Cuando terminé la novela, leí que la editorial Contacto Latino (que ahora se llama Pukiyari), radicada en Estados Unidos, estaba convocando un concurso de novela en español. Envié la novela y quedé entre los cinco finalistas, pero en la selección final no gané el primer lugar. Un par de semanas después, para mi sorpresa, la presidenta de la editorial, y también escritora, Ani Palacios, me llamó para decirme que aunque no había ganado el primer lugar, estaban interesados en publicar mi novela, en papel y en versión digital. Di un salto de alegría hasta el techo y le respondí que sí, por supuesto. Firmé el contrato y a los pocos meses El ocaso salió a la venta. Ese mismo año, 2013, se presentó en la Feria del Libro de Miami.

El ocaso ha tenido muy buena acogida y varias personas me han dicho que debería escribir más novelas sobre Fernando Estrada. Este año escribí un cuento protagonizado por el mismo detective, que se titula Una noche como cualquier otra, y salió en el libro Viaje One Way, una antología de cuentos de doce autores de Miami editada por la revista Suburbano y publicada en papel y versión digital este pasado mes de mayo. También estoy preparando otra novela policíaca, con Fernando Estrada de nuevo en el papel protagónico, en la que un individuo corrupto y adinerado trata de ganar una alcaldía.

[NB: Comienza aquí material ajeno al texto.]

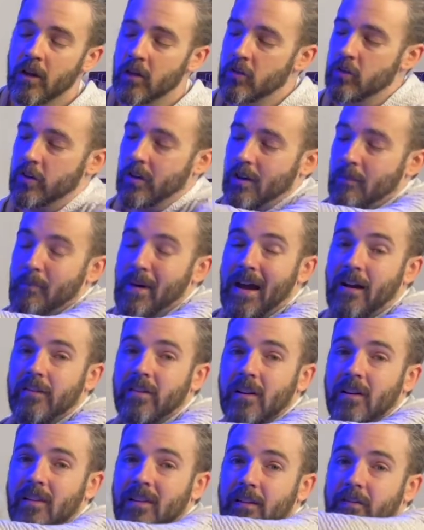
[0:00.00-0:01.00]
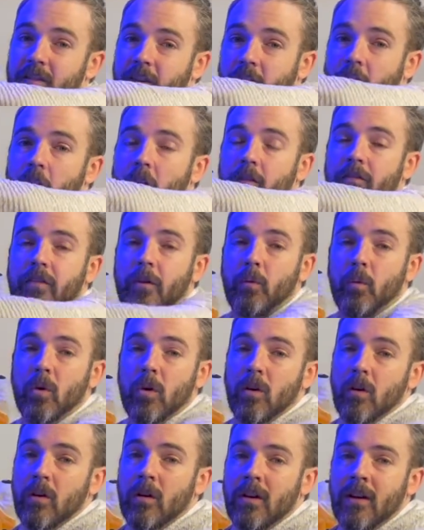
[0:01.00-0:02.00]
you can mount it, lift it off the
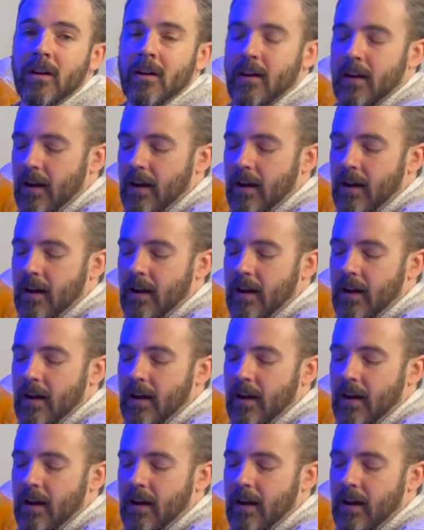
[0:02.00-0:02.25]
wall,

La novela se desarrolla en Miami y también posiblemente en Cayo Hueso.

Es muy difícil conciliar trabajo y oficio de escritor, porque para escribir se requiere de mucho tiempo. ¿Cómo concilias esto?

AHA: Cuando estoy escribiendo una novela, le robo horas al sueño, y también escribo cada vez que tengo un momento libre, a cualquier hora, porque casi siempre sé lo que voy a escribir, el párrafo que viene después. Mi objetivo es ganarme la vida escribiendo novelas y cuentos.

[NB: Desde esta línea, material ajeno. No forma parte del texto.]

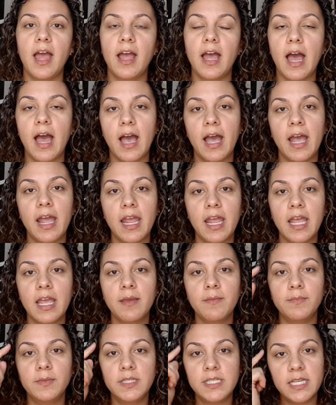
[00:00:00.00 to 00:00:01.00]

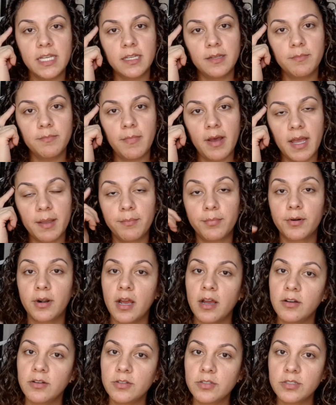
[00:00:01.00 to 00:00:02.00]
I did my
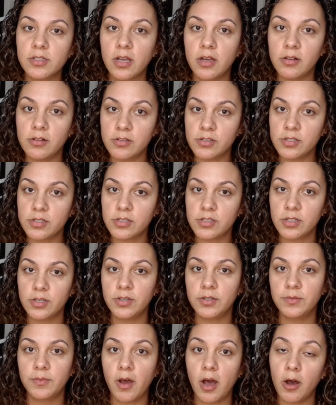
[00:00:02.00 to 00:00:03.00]
brows
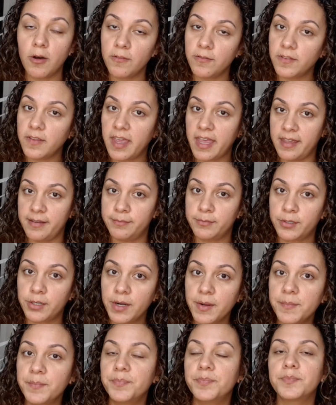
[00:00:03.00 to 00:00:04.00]
also off
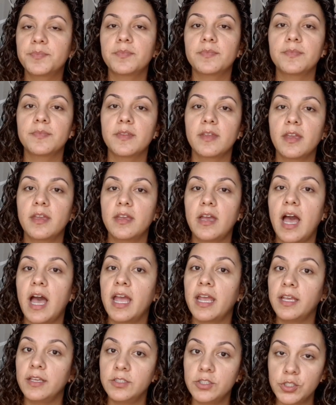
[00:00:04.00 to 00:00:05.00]
camera.
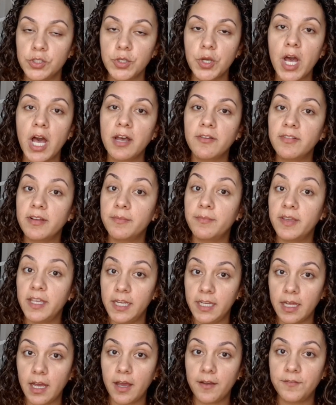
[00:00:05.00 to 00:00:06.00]
I do have
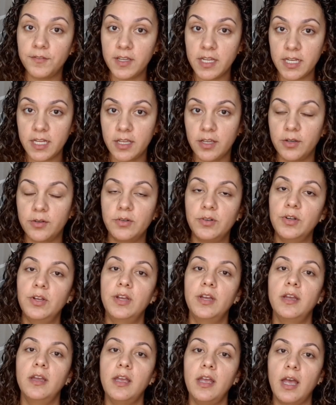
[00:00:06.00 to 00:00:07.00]
a video
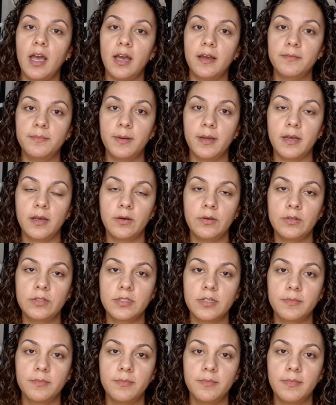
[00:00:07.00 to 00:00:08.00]
about
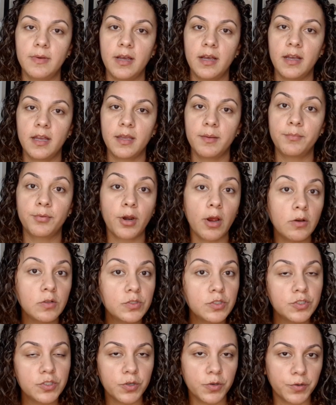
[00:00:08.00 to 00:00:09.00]
my brow
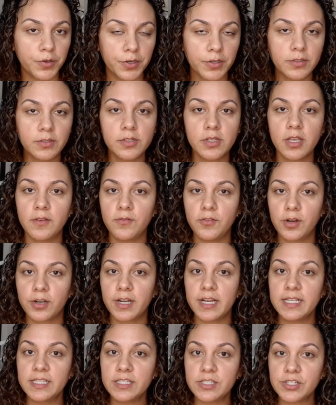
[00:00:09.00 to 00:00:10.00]
tutorial. If you're
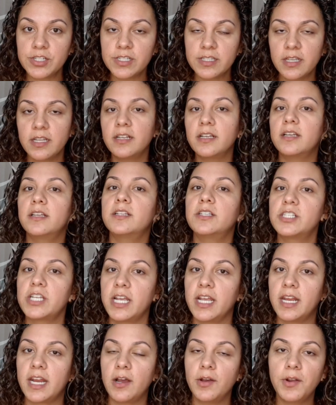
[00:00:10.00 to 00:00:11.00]
interested,
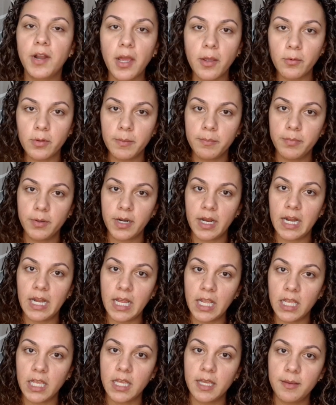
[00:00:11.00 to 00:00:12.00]
check it out. I will put a
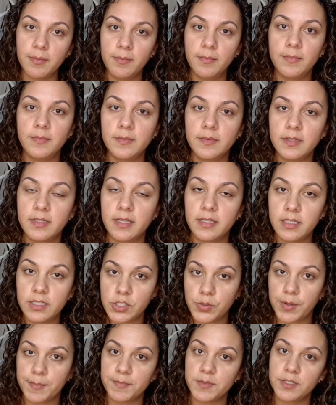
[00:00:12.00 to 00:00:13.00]
link in the
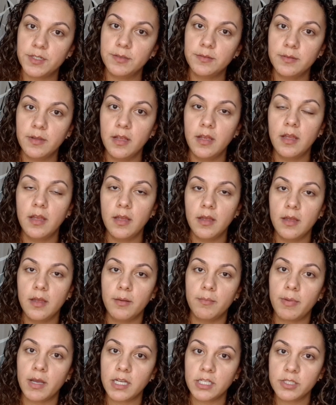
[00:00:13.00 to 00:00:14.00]
description
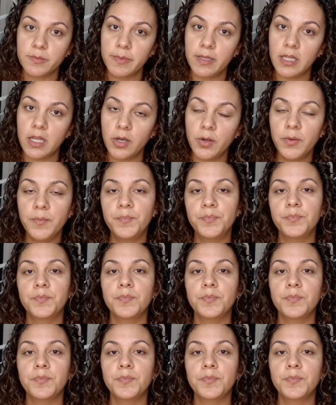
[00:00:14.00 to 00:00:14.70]
box below.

¿Qué ha llegado a ser la literatura para ti?

AHA: Soy un rebelde desde que era un niño. La literatura es mi medio para arreglar el mundo, los problemas con que nos topamos cada día, cada vez que salimos a la calle, que llegamos al trabajo, que pagamos las cuentas, cada vez que encendemos el televisor, que leemos la prensa, que vemos la internet. Escribo porque muchas cosas me parecen injustas y quiero que cambien. Por ejemplo, no es posible que solo sesenta y siete individuos tengan tanto dinero como la mitad de la población mundial, o que aquí mismo, en Estados Unidos, el país más rico del mundo, cuarenta y siete millones de personas se vayan a dormir cada noche con hambre. Es inadmisible que los egoístas se salgan siempre con la suya. Por eso escribo. La literatura es una forma de rebelión.

¿Proyectos actuales?

AHA: Como te conté, estoy preparando la segunda parte de El ocaso. Y tengo varias novelas empezadas. Una es una historia de acción donde la guerra de Irak se vincula con la mitología. Tengo en mente otra, un relato donde problemas sociales como la inmigración hacia Estados Unidos se mezclan con antiguas leyendas de horror. Y tengo una tercera, sobre una rebelión popular en el futuro cercano, que está inspirada en un sueño que tuve de niño. Tengo muchas ideas, solo necesito más tiempo para escribirlas. Necesito recuperar el tiempo que nos han robado los hombrecitos grises de Momo.

No quiero terminar sin antes decirte que voy a estar en la Feria Internacional del Libro 2015, donde voy a presentar mi novela El paraíso tenía un precio.

Sin duda, será un verdadero éxito. Yo también pienso estar ahí. Gracias, Andrés.